By Jack Williamson (1908-2006).
First appearance: Wonder Stories, August 1931.
Reprinted in Startling Stories, March 1946.
Collected in The Early Williamson (1975) and Wolves of Darkness (1999).
Short short story (6 pages).
Online at Comic Book Plus (HERE; use dropdown menu and select page 68).
"Captain David Grant is faced with a desperate choice when he is pursued by an implacable vandal in the interstellar void!"The rocket liner Queen of Night doesn't stand a chance against the heavily armed pirate ship Black Hawk, but as the Queen's captain will find out, there are worse things than dying in the vacuum of space. (Note: Readers might be dissatisfied with this story's conclusion, which, to put it kindly, has been "borrowed" from a story found in a million school textbooks.)
Characters:
~ Captain David Grant:
"Man the rays!"
~ Nell Grant, newly wed to Captain Grant:
"Oh, it's lovely! What is it, a comet?"
~ The Black Hawk, ruthless space pirate:
"What do you think of my hobby?"
Typos: "to disintergrate the atoms"; "disintergrating rays" (at least they're consistent).
Resources:
- On his megasite Atomic Rockets, Winchell Chung has a page devoted to space piracy, where the pros and cons of the idea are discussed:
Space Pirates is a science fiction trope that just won't go away.

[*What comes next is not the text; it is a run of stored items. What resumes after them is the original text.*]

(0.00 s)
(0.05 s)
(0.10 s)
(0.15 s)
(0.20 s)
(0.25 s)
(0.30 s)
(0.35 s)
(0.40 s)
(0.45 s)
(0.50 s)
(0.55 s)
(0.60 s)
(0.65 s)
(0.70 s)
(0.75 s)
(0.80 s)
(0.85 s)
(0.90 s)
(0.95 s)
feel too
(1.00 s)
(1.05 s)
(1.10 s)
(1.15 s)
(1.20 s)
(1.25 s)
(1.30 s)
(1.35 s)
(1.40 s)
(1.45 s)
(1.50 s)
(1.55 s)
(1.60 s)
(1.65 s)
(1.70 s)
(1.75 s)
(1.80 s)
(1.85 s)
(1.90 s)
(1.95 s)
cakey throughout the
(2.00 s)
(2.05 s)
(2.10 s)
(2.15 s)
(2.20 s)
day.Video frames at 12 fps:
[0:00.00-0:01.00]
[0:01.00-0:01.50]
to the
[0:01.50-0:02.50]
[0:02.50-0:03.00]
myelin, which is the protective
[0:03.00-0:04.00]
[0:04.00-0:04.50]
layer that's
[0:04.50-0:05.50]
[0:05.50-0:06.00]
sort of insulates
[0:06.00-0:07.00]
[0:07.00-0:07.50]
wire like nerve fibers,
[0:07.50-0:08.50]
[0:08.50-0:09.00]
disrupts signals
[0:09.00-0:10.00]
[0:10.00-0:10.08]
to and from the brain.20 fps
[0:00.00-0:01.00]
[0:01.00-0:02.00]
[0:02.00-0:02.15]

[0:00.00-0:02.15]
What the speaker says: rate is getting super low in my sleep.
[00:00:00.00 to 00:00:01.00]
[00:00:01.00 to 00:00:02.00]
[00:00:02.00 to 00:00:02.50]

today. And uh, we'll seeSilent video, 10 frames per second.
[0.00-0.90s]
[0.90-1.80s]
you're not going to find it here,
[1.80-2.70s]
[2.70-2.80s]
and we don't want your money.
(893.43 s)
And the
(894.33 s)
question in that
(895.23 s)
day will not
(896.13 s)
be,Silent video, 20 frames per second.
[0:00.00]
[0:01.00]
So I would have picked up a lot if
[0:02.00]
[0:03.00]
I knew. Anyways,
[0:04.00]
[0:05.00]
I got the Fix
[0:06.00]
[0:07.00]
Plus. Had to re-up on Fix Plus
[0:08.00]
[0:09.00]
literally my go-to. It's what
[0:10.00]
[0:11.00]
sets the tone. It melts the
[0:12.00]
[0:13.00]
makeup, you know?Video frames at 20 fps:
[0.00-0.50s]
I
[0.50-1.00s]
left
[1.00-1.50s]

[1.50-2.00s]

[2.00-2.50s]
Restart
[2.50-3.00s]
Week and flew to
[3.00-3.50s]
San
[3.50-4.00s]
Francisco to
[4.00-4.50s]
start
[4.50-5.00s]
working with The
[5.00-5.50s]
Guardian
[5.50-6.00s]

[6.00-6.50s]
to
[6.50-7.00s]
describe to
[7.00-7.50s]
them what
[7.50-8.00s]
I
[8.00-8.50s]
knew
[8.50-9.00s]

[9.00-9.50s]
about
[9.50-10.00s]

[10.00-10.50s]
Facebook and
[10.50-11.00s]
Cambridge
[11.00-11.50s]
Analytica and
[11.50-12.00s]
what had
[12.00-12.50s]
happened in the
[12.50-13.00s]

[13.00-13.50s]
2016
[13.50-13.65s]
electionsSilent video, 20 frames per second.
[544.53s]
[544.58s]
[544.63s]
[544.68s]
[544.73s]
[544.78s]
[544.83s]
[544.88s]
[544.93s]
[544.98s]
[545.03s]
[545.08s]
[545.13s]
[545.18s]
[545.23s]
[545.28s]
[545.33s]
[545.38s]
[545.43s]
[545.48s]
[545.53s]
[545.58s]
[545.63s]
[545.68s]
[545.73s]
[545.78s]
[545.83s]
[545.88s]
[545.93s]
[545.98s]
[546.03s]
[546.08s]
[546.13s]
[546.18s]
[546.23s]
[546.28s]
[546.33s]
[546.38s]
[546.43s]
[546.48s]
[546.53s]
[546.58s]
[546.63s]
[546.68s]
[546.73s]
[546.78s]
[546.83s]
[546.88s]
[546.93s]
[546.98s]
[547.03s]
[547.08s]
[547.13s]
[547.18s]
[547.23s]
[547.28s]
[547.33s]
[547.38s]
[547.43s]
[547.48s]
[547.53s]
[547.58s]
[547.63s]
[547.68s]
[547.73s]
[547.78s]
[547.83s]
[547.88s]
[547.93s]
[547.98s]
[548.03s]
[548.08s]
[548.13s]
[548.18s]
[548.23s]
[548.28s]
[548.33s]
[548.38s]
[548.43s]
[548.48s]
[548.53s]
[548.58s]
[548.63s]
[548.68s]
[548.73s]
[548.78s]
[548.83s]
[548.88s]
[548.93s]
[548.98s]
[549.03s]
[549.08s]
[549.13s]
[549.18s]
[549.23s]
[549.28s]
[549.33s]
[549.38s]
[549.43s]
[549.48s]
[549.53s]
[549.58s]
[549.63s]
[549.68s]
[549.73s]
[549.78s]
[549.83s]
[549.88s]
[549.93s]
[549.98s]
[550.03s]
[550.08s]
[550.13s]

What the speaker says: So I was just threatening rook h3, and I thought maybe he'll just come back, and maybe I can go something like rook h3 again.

The image of pirate freebooters on the high seas is just too romantic for words; science fiction writers can't resist. Alas, in a scientifically accurate world, they are more or less impossible, much like space fighters and for similar reasons. There ain't no stealth in space, so it is practically impossible for a fat space galleon to be surprised in mid-trip by a sinister space corsair flying the Jolly Roger. Or a rude surprise for a space merchant ship whose trajectory passes too near the Somali Asteroids for that matter. It would be several orders of magnitude easier for the "piracy" to take the form of grand theft from the merchant's warehouses on the ground. — Winchell Chung, "Interstellar Piracy" (HERE), Atomic Rockets- Wikipedia has a couple of articles (HERE) and (HERE) about space pirates, and TV Tropes has fun with the concept (HERE).
The bottom line:
"How can we sail to an island that nobody can find with a compass that doesn't work?"
"Aye, the compass doesn't point North. But we're not trying to find North, are we?"